=== DIRECTIONS FOR THIS TASK ===
Your task is to repeat exactly the lines below between the line holding "(195.23 s to 196.23 s)" and the line holding "(200.23 s to 201.23 s)", inclusive, and only those.

[Data excerpts]
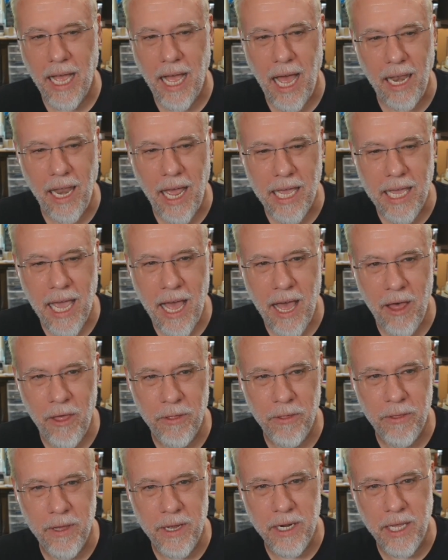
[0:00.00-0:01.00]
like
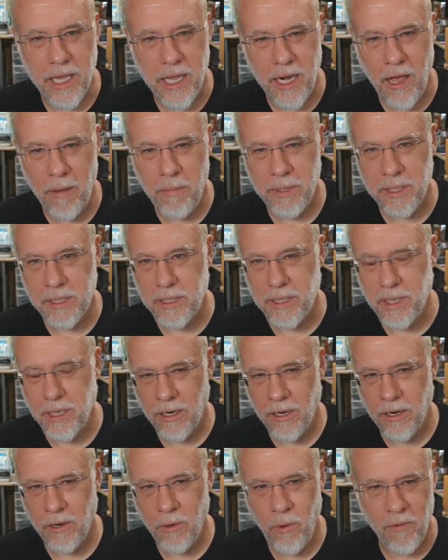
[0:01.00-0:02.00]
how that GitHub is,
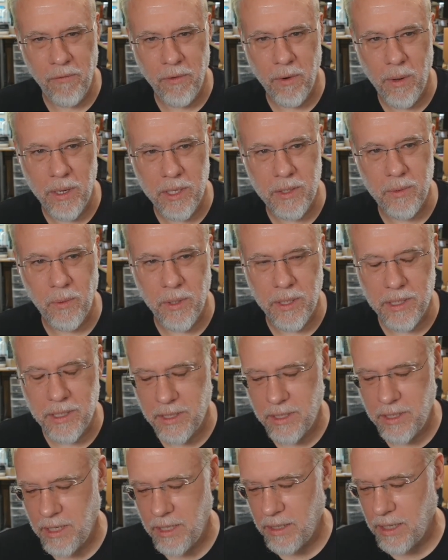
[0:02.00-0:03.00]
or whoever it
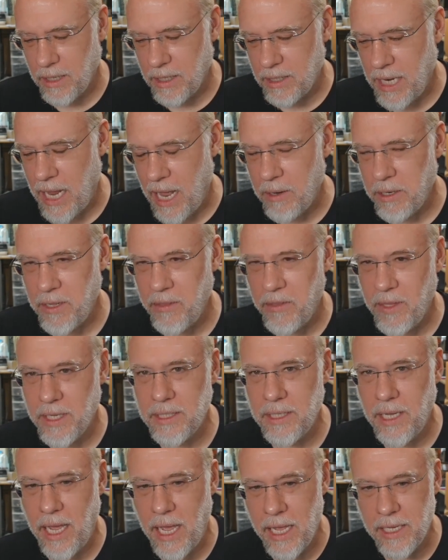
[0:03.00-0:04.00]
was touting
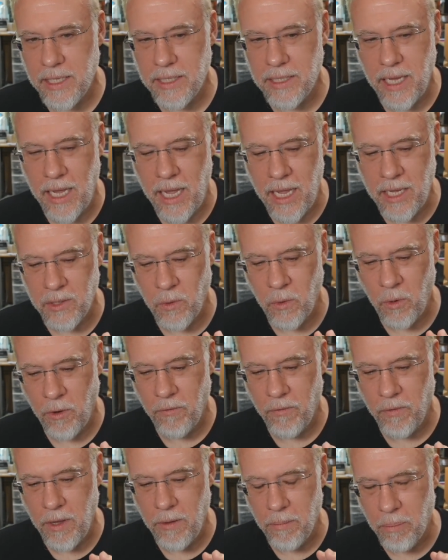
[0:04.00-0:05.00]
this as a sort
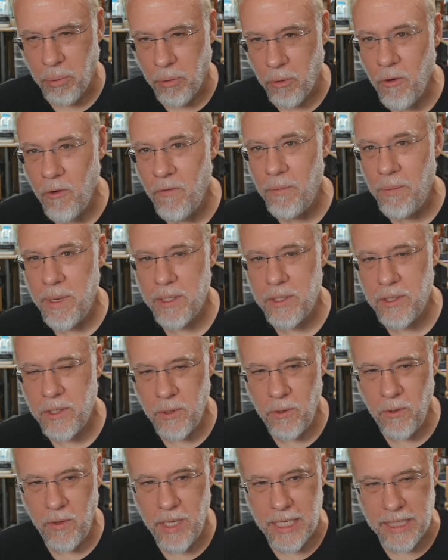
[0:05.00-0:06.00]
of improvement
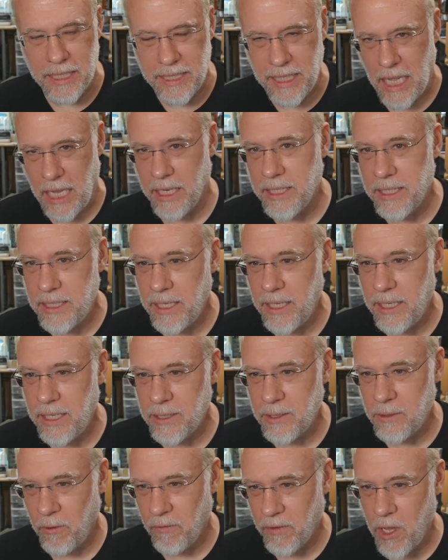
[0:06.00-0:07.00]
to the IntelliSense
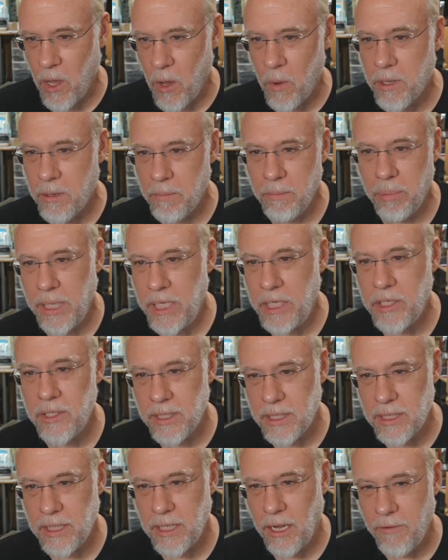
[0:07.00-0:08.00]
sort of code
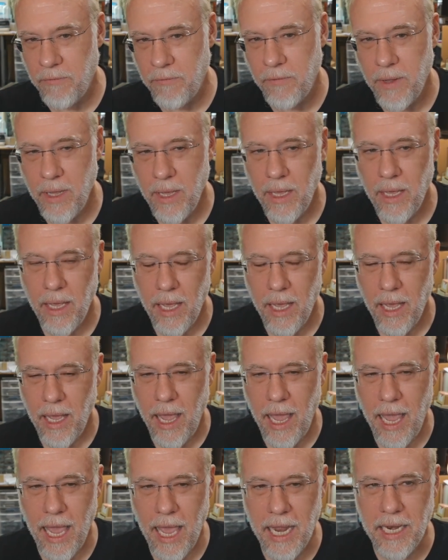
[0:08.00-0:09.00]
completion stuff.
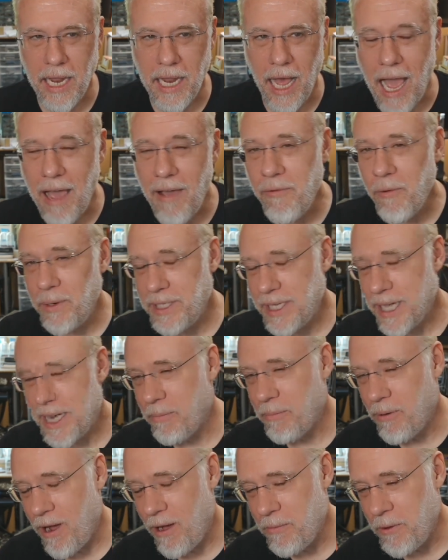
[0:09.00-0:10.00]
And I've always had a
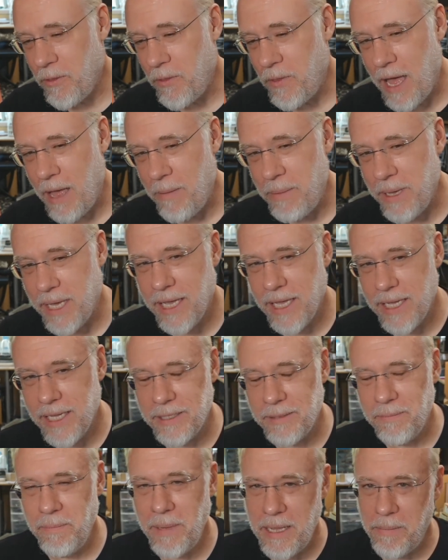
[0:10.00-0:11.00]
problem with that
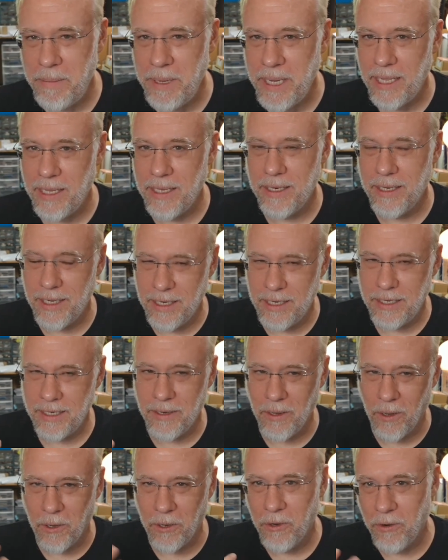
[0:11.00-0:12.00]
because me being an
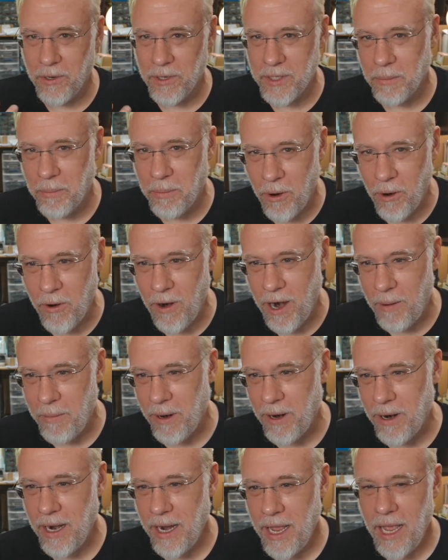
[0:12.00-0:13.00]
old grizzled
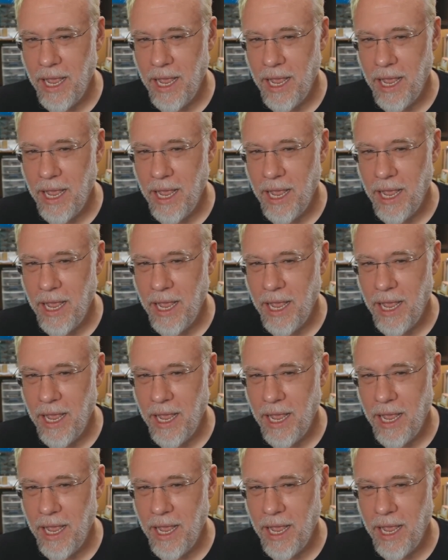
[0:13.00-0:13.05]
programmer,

--

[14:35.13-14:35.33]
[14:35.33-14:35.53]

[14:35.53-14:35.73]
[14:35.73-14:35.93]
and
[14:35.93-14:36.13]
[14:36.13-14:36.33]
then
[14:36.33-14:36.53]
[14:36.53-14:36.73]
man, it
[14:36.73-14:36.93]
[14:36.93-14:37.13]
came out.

==

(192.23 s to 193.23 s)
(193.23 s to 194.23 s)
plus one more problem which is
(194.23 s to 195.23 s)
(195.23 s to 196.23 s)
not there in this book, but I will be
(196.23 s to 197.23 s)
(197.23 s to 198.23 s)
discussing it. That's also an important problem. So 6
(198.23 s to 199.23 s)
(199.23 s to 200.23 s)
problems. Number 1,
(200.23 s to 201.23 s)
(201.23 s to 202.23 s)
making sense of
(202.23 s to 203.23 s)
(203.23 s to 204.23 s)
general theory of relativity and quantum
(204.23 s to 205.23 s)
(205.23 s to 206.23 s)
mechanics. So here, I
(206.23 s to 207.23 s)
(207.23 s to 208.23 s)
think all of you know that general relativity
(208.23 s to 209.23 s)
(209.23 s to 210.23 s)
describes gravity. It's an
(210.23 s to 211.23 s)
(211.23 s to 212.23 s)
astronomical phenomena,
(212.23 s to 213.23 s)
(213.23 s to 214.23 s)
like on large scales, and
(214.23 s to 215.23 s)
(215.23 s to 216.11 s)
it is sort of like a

=== ANSWER BOX ===
(195.23 s to 196.23 s)
not there in this book, but I will be
(196.23 s to 197.23 s)
(197.23 s to 198.23 s)
discussing it. That's also an important problem. So 6
(198.23 s to 199.23 s)
(199.23 s to 200.23 s)
problems. Number 1,
(200.23 s to 201.23 s)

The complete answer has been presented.